Now I’m sure we’ve all heard of R.I.C.E.: Rest, Ice, Compression, Elevation.
It was the go-to approach for acute injuries for decades, but we now know it’s not optimal.
Recent research shows that M.E.A.T. is the way to go. M.E.A.T. stands for Movement, Exercise, Analgesic, and Taping. This method is much more effective for treating a sprained ankle.
Active or Passive Recovery?
The key difference between R.I.C.E. and M.E.A.T. is active vs. passive recovery. While R.I.C.E. focuses on resting and remaining static, M.E.A.T. focuses on keeping the body doing what it’s designed to do: move. M.E.A.T. is most effective at dealing with injuries where the muscle(s) have been overstretched and strained. This type of injury causes mild damage to muscle fibers (such as a grade 1 ankle sprain.
By being proactive, you can help reduce recovery time and prevent future injury. My goal is to help with that process. I’m here to show how you can be active in your recovery to improve recovery time while maintaining strength. The following techniques can help you get back to 100% quickly and safely by using movement as medicine.
First, we must address the injury to heal ourselves. Second, we must look at what caused the injury in the first place. Was it a cruel twist of fate? Or is there something wrong with how we are moving? Was there a muscle imbalance? Was our form incorrect? Is our posture FUBAR? Healing from an injury is all well and good, but if we don’t address the root cause, it opens the door to future injuries. We must address how we move to ensure we stay injury-free.
NOTE: The method of recovery you use depends on the type and severity of the injury. Always consult your doctor before starting any treatment or recovery protocol.
USING M.E.A.T. FOR INJURY RECOVERY
MICRO-MOVEMENTS AND EXERCISE
It’s normal to want to rest and avoid movement after an injury. After all, the R.I.C.E. method has been the go-to for decades. While rest is necessary in some cases, it isn’t optimal for most muscular injuries. When using R.I.C.E to recover from an injury, the injured tissues can remain weakened, leaving them prone to re-injury. By using M.E.A.T., we can help avoid that. With micro-movements and exercise, injured tissues recover faster and stronger.
Research shows that introducing movement 3–5 days after injury can help you recover faster and maintain strength.
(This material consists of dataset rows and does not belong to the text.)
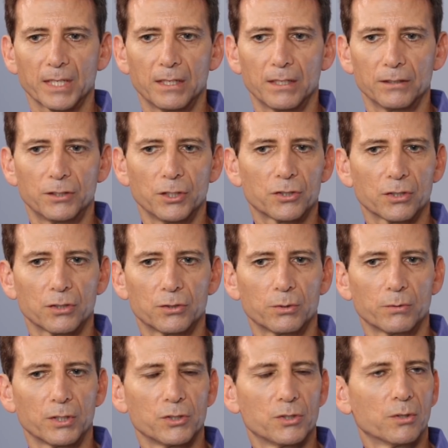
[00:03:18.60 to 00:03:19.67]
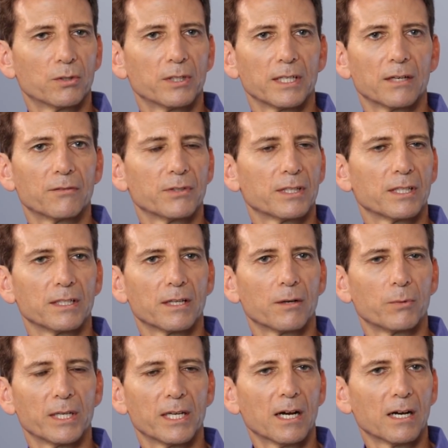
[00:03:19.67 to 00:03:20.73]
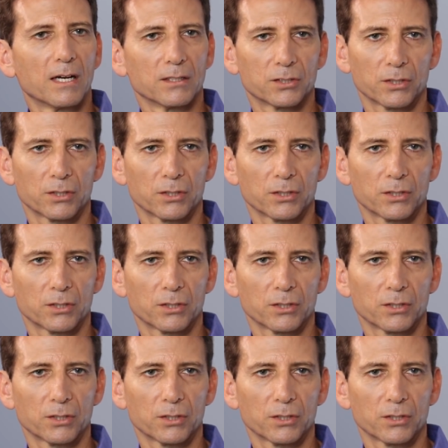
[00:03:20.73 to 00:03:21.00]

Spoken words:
in addition to enjoying everything that we are?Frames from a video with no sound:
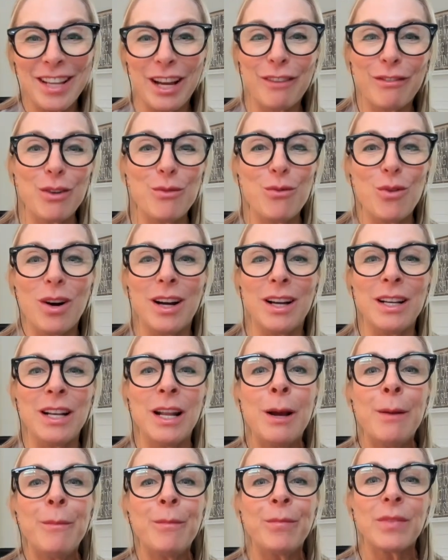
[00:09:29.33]
everyone
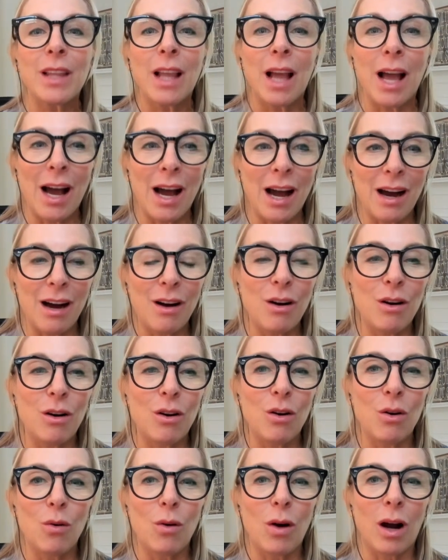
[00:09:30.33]

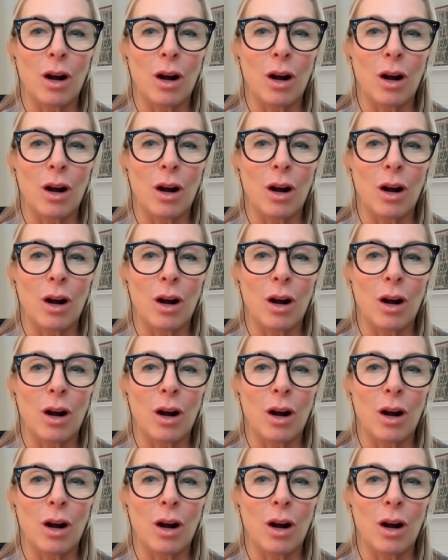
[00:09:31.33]
how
This works through a process called mechanotransduction—where movement signals the body to repair and rebuild tissue more effectively. A similar study published in 2007 also showed that exercise after a muscular injury improves recovery. It positively affects the cellular healing and repair of injured tissues.
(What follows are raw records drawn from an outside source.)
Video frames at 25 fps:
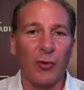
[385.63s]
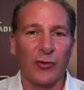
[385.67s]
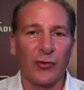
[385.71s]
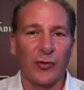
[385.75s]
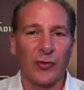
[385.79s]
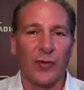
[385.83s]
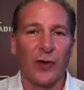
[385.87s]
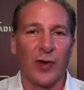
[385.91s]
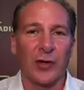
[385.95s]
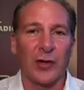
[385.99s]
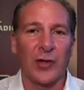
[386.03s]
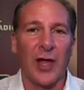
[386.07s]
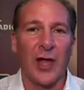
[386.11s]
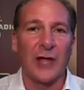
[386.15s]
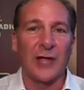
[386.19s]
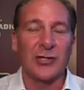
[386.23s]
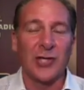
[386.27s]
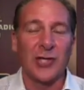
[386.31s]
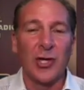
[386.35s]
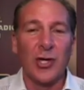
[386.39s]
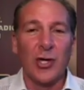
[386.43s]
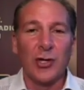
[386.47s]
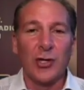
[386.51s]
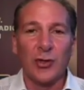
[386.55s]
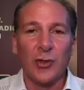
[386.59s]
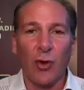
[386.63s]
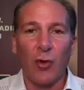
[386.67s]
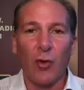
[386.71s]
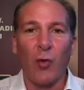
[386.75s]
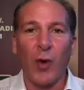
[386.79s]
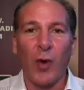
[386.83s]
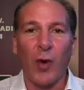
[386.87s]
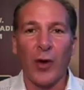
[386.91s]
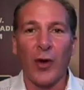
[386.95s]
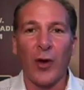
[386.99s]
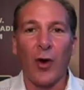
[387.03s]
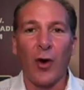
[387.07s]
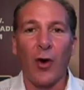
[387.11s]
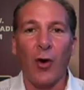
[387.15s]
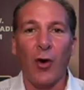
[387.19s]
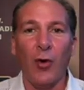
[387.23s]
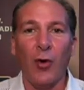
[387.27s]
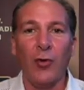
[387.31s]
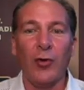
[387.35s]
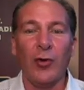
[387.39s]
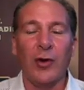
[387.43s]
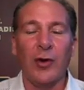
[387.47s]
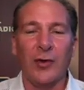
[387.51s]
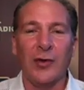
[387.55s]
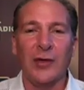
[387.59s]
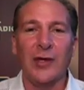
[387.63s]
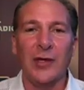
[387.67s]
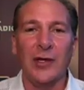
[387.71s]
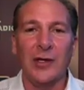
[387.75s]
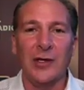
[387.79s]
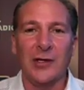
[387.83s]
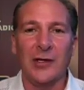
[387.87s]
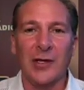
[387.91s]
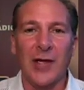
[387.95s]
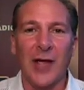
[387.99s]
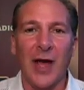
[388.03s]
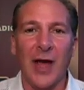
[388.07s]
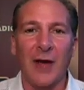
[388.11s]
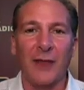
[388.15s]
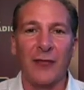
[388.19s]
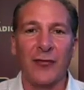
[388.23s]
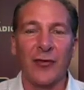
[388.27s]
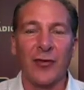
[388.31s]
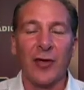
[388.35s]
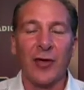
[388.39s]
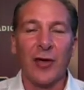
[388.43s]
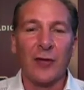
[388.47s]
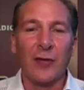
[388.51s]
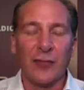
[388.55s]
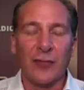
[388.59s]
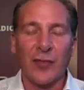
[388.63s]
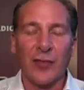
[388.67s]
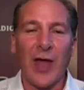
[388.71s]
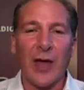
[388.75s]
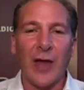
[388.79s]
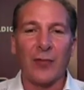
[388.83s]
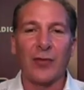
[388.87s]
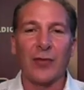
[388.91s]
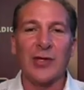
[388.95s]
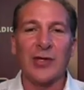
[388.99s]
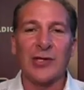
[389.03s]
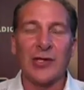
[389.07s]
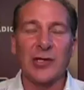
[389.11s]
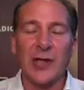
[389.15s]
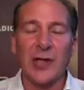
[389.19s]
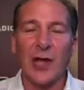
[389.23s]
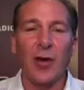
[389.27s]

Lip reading: Most of our clients don't want to own the ETFs for that reason.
Instead of jumping straight back into full workouts, the focus should be on progression:
Start with micro-movements to restore control without increasing pain
Gradually introduce low-load exercise to rebuild strength
Progress based on how your body responds
This is where most people go wrong—they either do too little and stay weak, or do too much too soon and re-injure themselves.
The goal isn’t just to heal—it’s to come back stronger and more resilient.
Our Integrated Movement Method uses this progression to help clients rebuild control first, then strength—so they don’t end up back in the same cycle. If you feel like you’re doing the “right” exercises but still not seeing progress, it may be a control issue—not just a strength issue.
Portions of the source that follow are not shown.